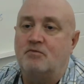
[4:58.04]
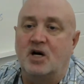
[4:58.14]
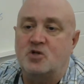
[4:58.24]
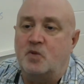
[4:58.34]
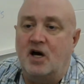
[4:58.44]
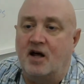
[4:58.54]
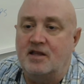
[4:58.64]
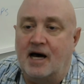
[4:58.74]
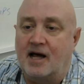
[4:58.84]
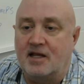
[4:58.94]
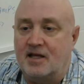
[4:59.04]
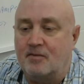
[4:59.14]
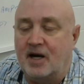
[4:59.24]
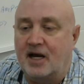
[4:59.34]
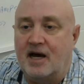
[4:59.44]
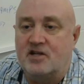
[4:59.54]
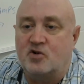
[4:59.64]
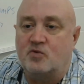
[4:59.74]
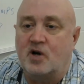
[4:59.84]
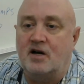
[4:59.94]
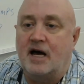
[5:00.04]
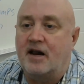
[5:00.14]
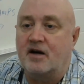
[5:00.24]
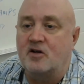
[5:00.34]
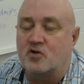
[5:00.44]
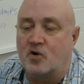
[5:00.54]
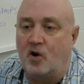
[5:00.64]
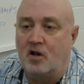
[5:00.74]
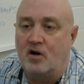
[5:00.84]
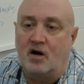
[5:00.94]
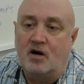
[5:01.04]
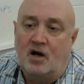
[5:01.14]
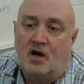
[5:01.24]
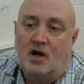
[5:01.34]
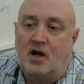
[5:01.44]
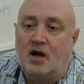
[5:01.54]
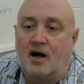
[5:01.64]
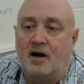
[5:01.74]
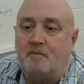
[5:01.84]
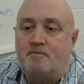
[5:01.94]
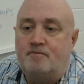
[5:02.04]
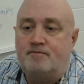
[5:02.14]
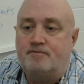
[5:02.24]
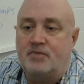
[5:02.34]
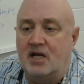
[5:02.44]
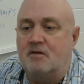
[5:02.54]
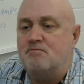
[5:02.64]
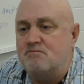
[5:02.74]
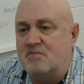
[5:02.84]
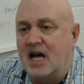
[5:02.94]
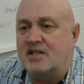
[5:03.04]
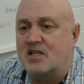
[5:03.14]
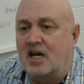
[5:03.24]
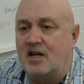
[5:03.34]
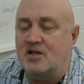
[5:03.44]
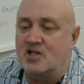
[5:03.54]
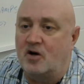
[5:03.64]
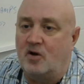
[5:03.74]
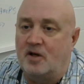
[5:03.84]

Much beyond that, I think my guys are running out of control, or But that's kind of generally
———
» **How to complete this task**: Pictures are not part of the copy; reproduce everything else in the records exactly.

» **Response to this task**:
[4:58.04]
[4:58.14]
[4:58.24]
[4:58.34]
[4:58.44]
[4:58.54]
[4:58.64]
[4:58.74]
[4:58.84]
[4:58.94]
[4:59.04]
[4:59.14]
[4:59.24]
[4:59.34]
[4:59.44]
[4:59.54]
[4:59.64]
[4:59.74]
[4:59.84]
[4:59.94]
[5:00.04]
[5:00.14]
[5:00.24]
[5:00.34]
[5:00.44]
[5:00.54]
[5:00.64]
[5:00.74]
[5:00.84]
[5:00.94]
[5:01.04]
[5:01.14]
[5:01.24]
[5:01.34]
[5:01.44]
[5:01.54]
[5:01.64]
[5:01.74]
[5:01.84]
[5:01.94]
[5:02.04]
[5:02.14]
[5:02.24]
[5:02.34]
[5:02.44]
[5:02.54]
[5:02.64]
[5:02.74]
[5:02.84]
[5:02.94]
[5:03.04]
[5:03.14]
[5:03.24]
[5:03.34]
[5:03.44]
[5:03.54]
[5:03.64]
[5:03.74]
[5:03.84]

Much beyond that, I think my guys are running out of control, or But that's kind of generally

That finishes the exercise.